DATA IN THIS EXERCISE
>>

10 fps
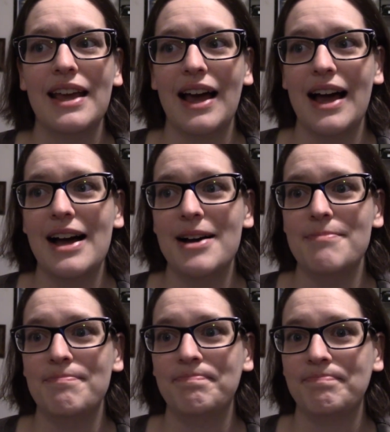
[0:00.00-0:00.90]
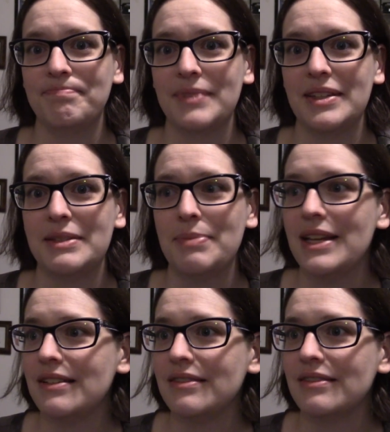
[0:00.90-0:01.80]
um, it's
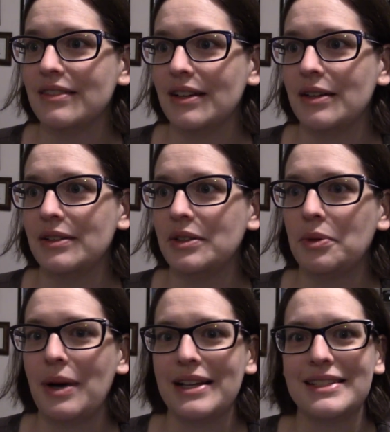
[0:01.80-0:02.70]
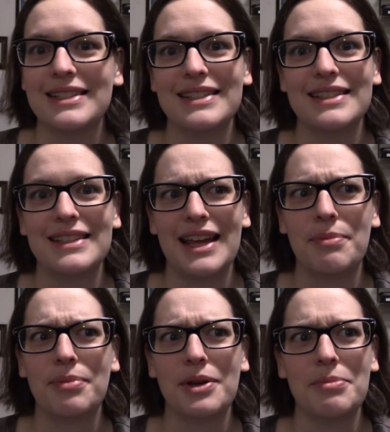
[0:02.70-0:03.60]
been in a while since that
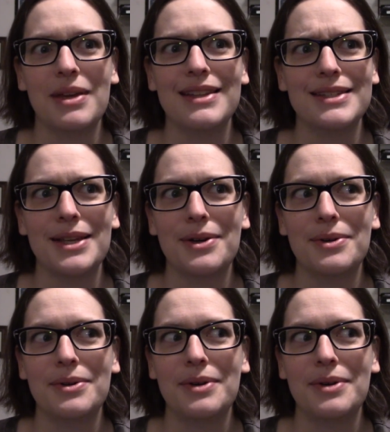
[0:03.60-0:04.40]
appointment, so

<<

INSTRUCTIONS FOR THE TASK
Write out the whole of the data exactly; the pictures stay out.

ANSWER AREA
10 fps
[0:00.00-0:00.90]
[0:00.90-0:01.80]
um, it's
[0:01.80-0:02.70]
[0:02.70-0:03.60]
been in a while since that
[0:03.60-0:04.40]
appointment, so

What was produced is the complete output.